Но с Ульяшей всё обошлось. И наилучшим образом. Матрёна Сидоровна дело уладила. Смекнула, что может ей быть от этого изрядная выгода. Отправилась к Басову, к театральному управителю. Тот встретил её неприветливо, еле кивнул. Но Матрёна Сидоровна — настырная баба — что задумала, от того не отступится. А Гришкины приветы ей — плюнуть да растереть!
Начала:
— Потапыч, а Потапыч?
— Зачем явилась?
— Девку-то, Ульяну Смагину, чего тебе на скотный гнать?
— По повелению баринову… — Басов ткнул пальцем на железом окованный ларец, где держал из бумаг всё самое нужное и важное.
— Можно и кого другого послать? — не отлипала Матрёна Сидоровна.
— Говорят тебе, вздорная баба, девку эту нечего зря учить. Глупа, ленива. Проку от неё нет и не будет.
— Так Ульяшкин-то отец… Никанор Смагин.
— Который постоялый двор держит? — удивился Басов.
— А я о чём толкую? Для дочери ничего не пожалеет.
— Гм… — Басов заколебался. Не то, чтобы выгоды хотел, но Никанор Смагин ему кумом доводился.
А Матрёна Сидоровна, лукаво просверлив Басова маленькими глазками, свой натиск усилила:
— В бариновой бумаге, дай бог ему доброго здоровья, сказано: можно её куда и в другое место.
— Так-то оно так, — сдаваясь, промямлил Басов.
По первому снегу за Ульяшей приехал отец. Привез подарки всем, кому следует.

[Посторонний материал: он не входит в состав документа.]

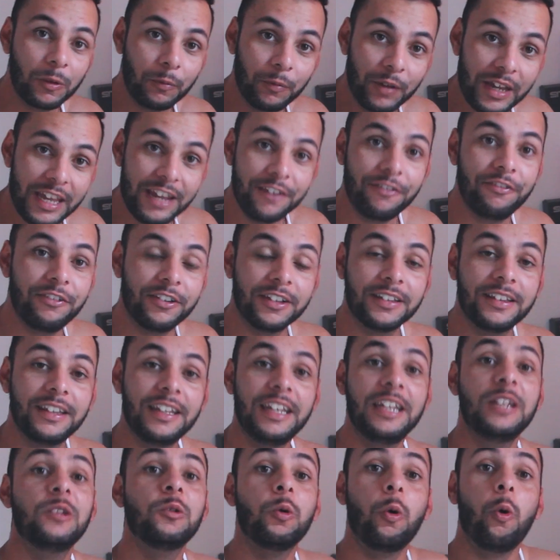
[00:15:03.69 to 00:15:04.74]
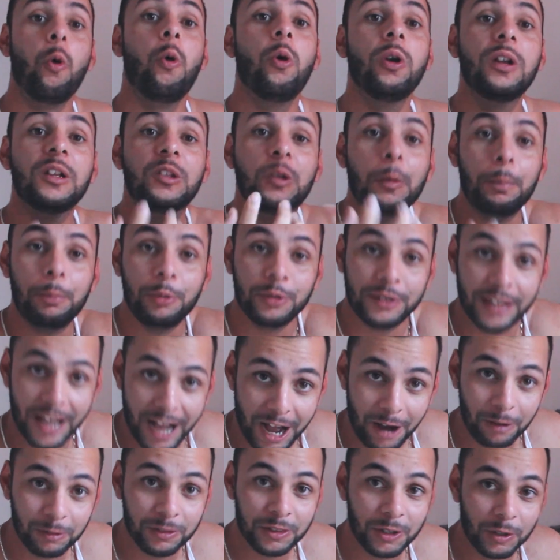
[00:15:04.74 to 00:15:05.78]
of effort in order to put
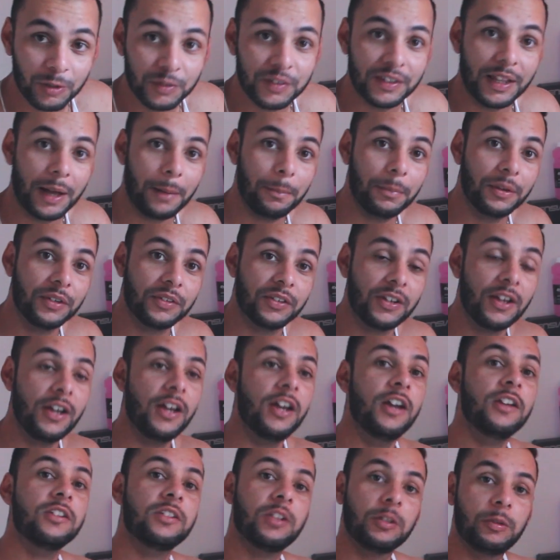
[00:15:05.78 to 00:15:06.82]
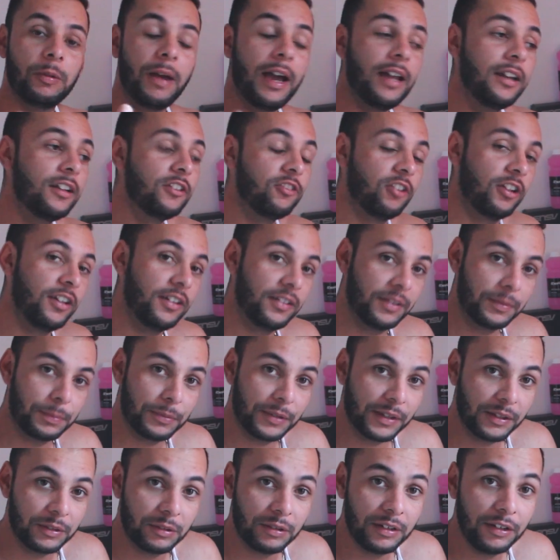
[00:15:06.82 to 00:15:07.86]
out those numbers. So to Alan Jacobs
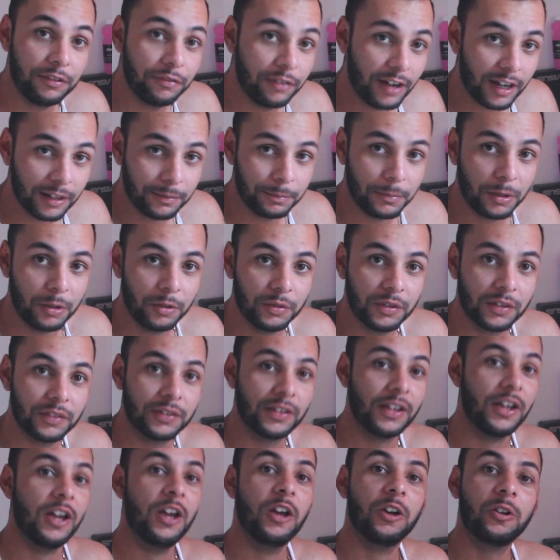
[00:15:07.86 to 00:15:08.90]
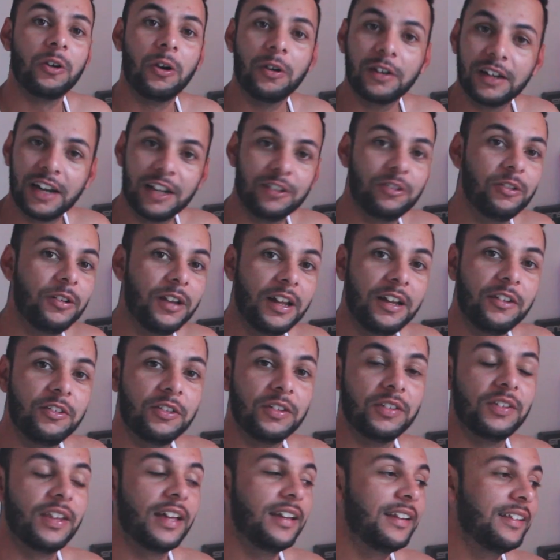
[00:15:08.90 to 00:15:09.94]
and to Rifat Moses,
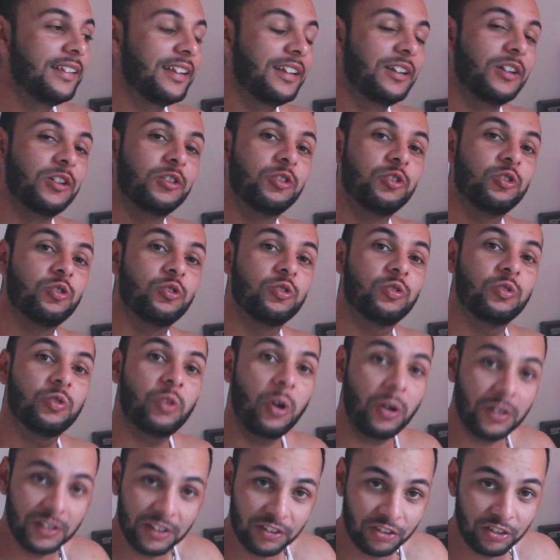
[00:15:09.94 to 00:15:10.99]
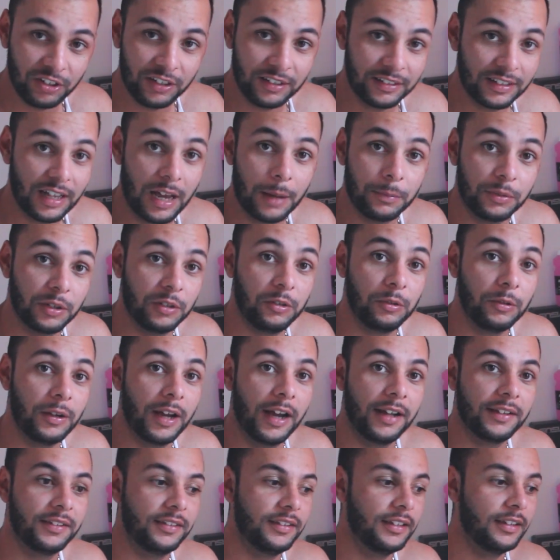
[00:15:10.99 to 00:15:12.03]
congratulations. That is an astonishing times that you
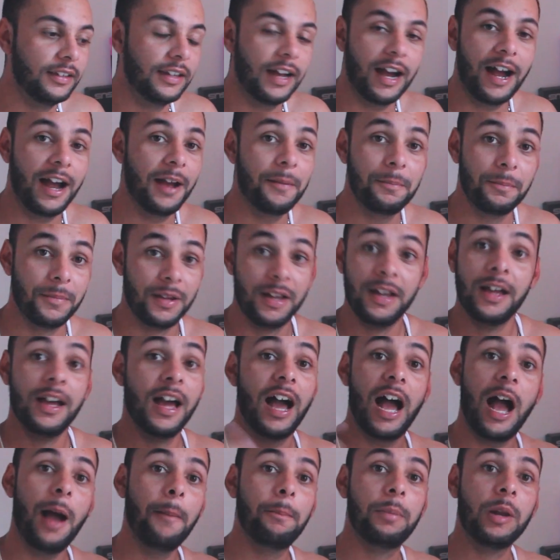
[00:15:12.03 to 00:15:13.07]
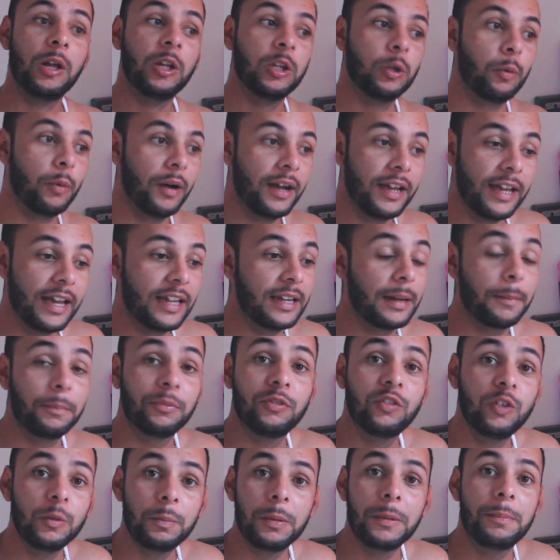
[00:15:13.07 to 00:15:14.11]
guys did. I'm blown away, and I'm
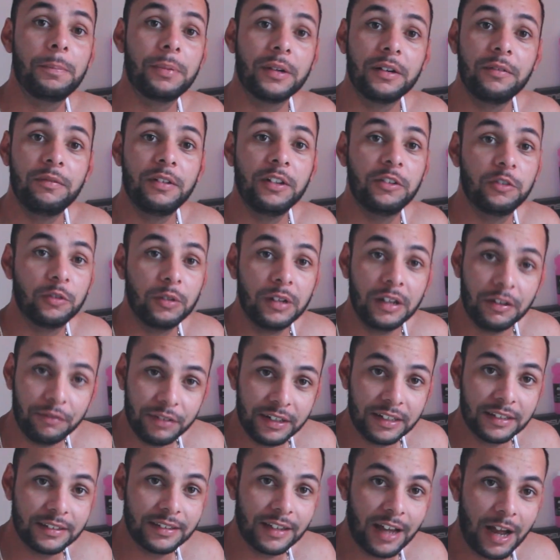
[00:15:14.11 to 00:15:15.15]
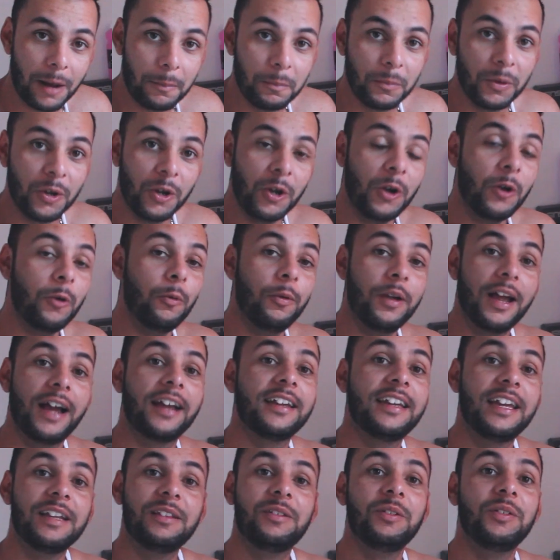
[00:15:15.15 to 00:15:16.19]
super privileged to live in a time where I
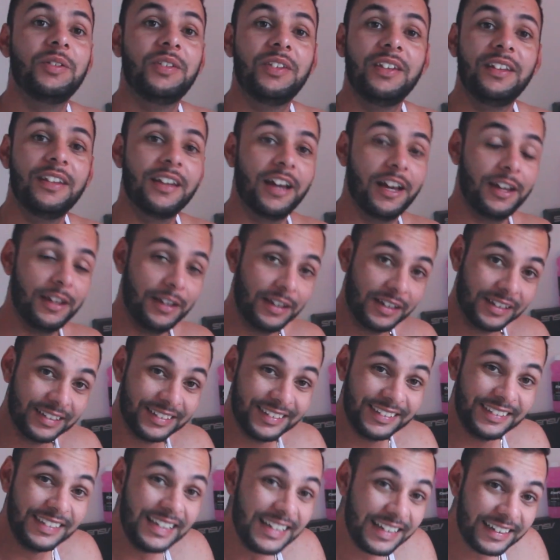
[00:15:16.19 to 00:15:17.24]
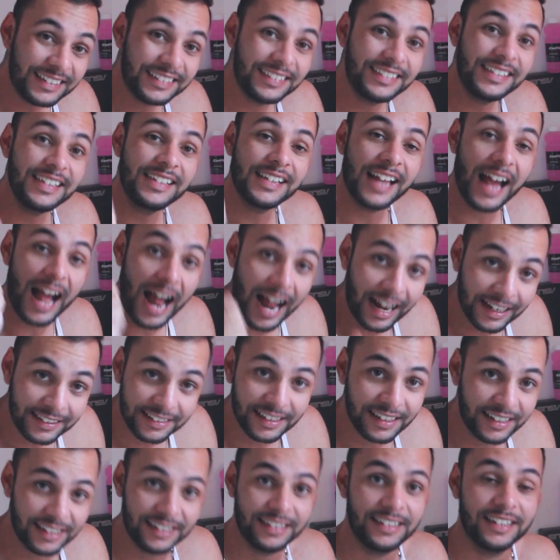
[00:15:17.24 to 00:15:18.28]
get to see a
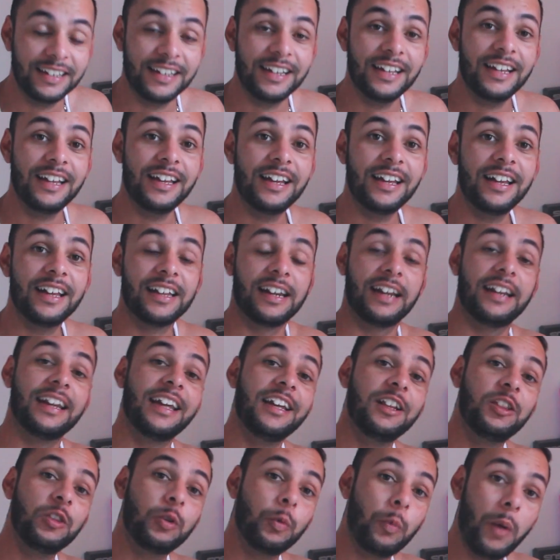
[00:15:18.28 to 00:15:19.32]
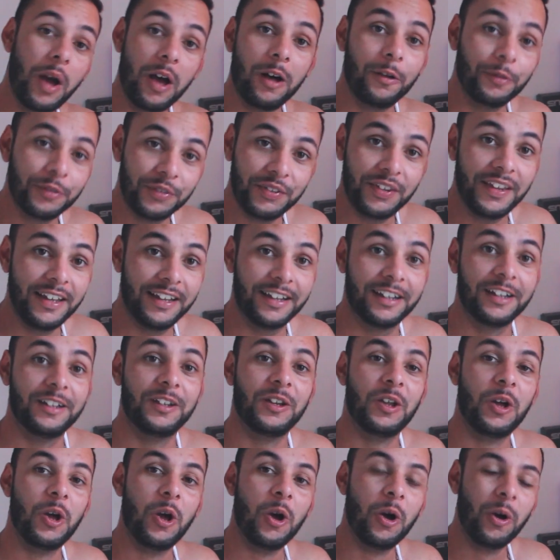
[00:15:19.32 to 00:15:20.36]
1600 run a
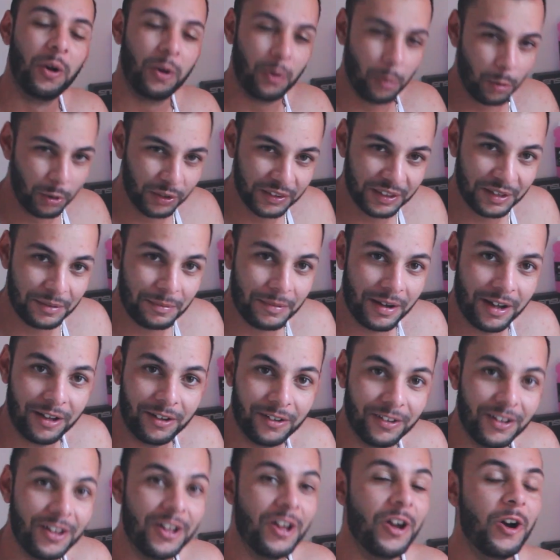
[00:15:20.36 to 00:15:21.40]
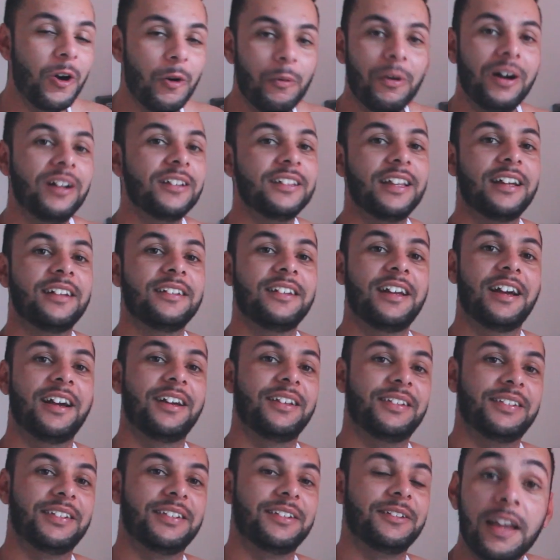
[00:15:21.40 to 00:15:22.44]
12-second quarter mile. Well done,
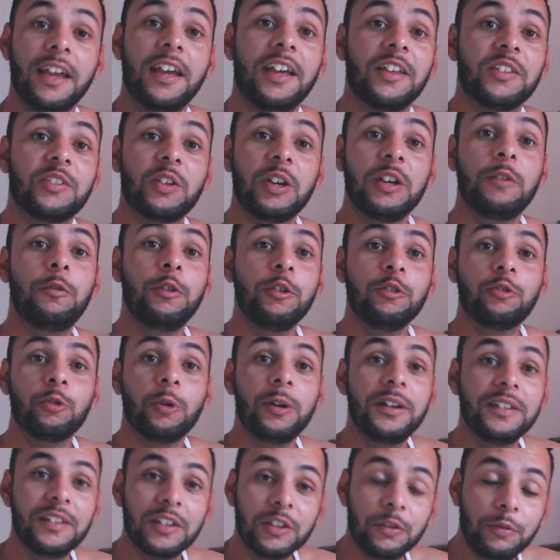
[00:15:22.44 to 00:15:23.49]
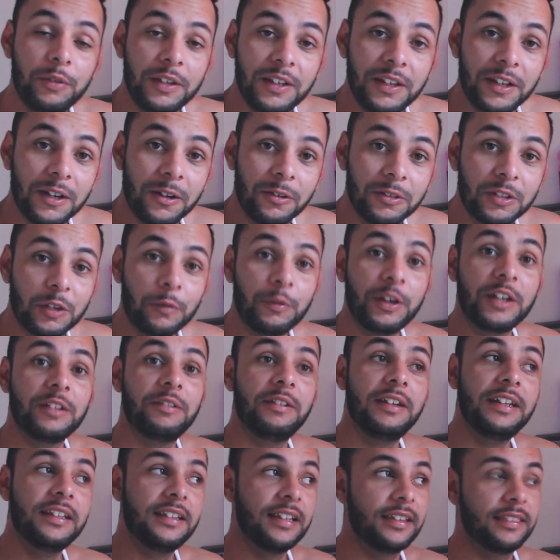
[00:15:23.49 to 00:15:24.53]
guys. So if you enjoyed this video, don't forget
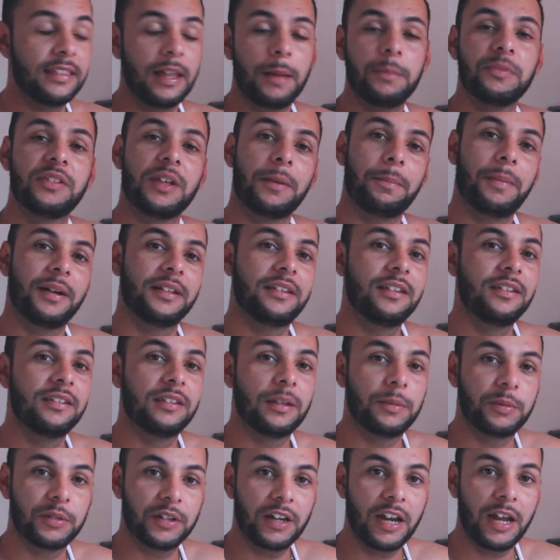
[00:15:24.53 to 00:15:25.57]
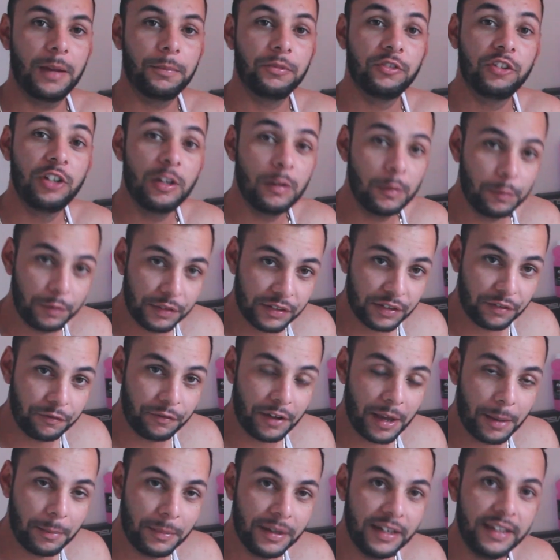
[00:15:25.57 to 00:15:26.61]
to hit the thumbs up button, subscribe, share with friends and
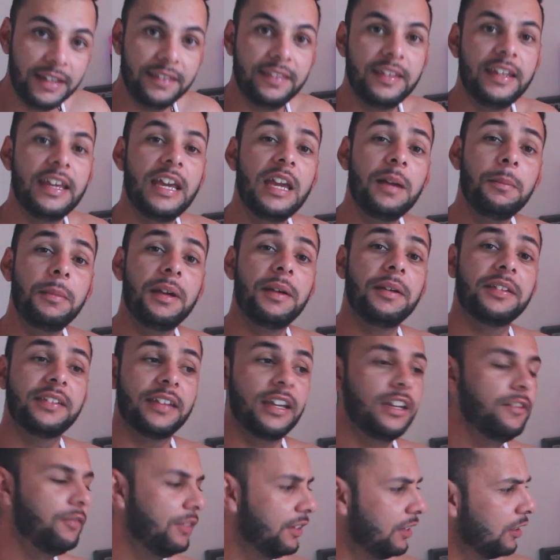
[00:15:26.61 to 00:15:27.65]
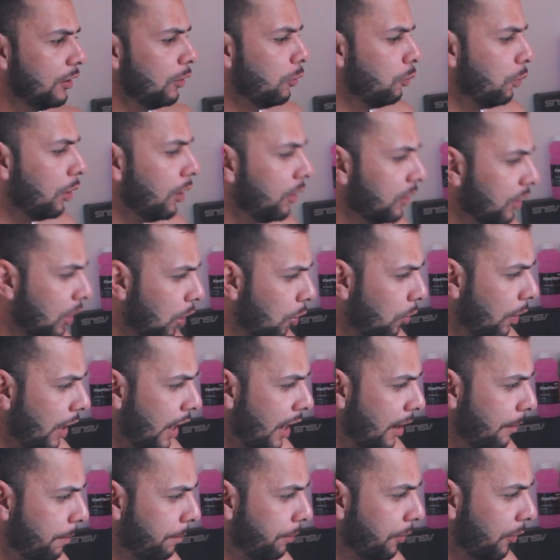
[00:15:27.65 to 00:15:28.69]
family. The MSA video will go
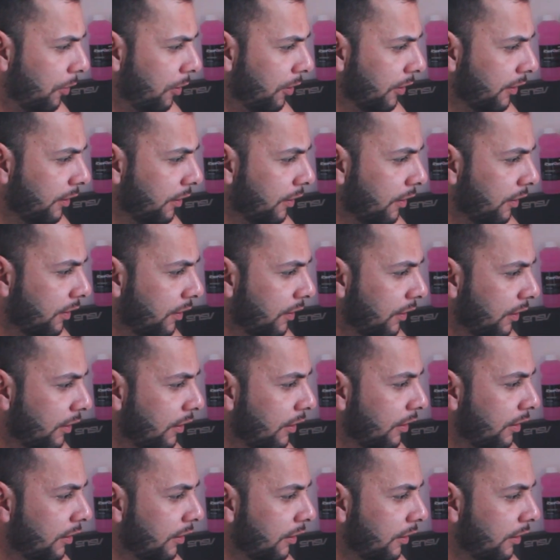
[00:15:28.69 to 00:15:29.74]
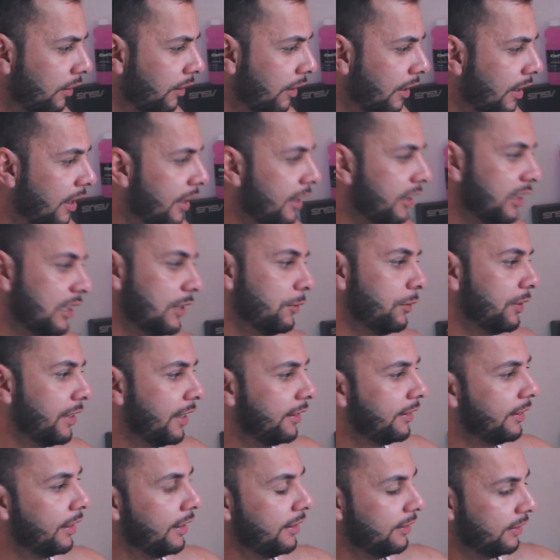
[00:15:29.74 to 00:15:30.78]
up on the, give it
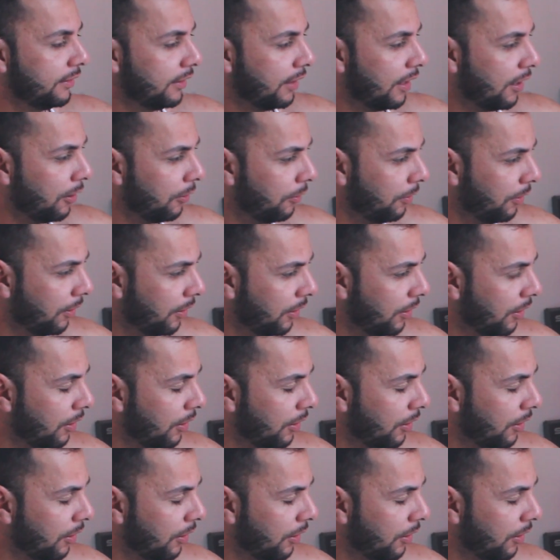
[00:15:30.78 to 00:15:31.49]
that date now,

Мужик был богатый, жил на оброке, держал постоялый двор не где-нибудь, а на столбовой дороге.
Ульяша уезжала из Пухова счастливой: теперь-то она и поест вволю, и поспит вволю, и нагуляется сколько душе угодно. А то всё каша да каша с конопляным маслом. Либо уха из карасей. Уж наестся она подовых пирогов! И с груздями! И с капустой! И с требухой! Наестся досыта, до отвала. Никто её попрекать не станет толщиной. И слава тебе, создатель, музыке, танцам, манерам обучать не будут. Не услышит она более голоса этой треклятой Матрёнки…
Прощаясь с подругами, прослезилась, обещала к ним приезжать, пирогов обещала привозить. («Бедные вы, разнесчастные, в голоде ведь живёте!..») Божилась, что нипочём их не забудет.
Но лишь только выехали за ворота усадьбы, Ульяна с головой покрылась бараньим зипуном и заснула. Пробудилась, когда подъезжали к дому. Навстречу выскочила мать. Заголосила, запричитала, обнимая её и целуя: «Лебёдушка ты моя белая… Кровиночка ты моя алая… Не чаяла, не гадала, что увижу тебя, мою доченьку…»
И сразу же забыла Ульяна те несколько месяцев, которые провела в Пухове. Забыла и про девочек, подруг своих, с которыми жила это время, с которыми коротала часы и дни — какие с оплеухами и затрещинами, а какие в пышном убранстве нимф и пастушек. Всё позабыла в тот самый миг, как переступила порог родительского дома и увидела стол, щедро уставленный любимой снедью. Только в одном дала себе зарок и это накрепко запомнила: песен больше не пела, чтобы через голос свой прекрасный никому не попадаться на глаза.
…А зима наступила в этот год как-то внезапно, вдруг.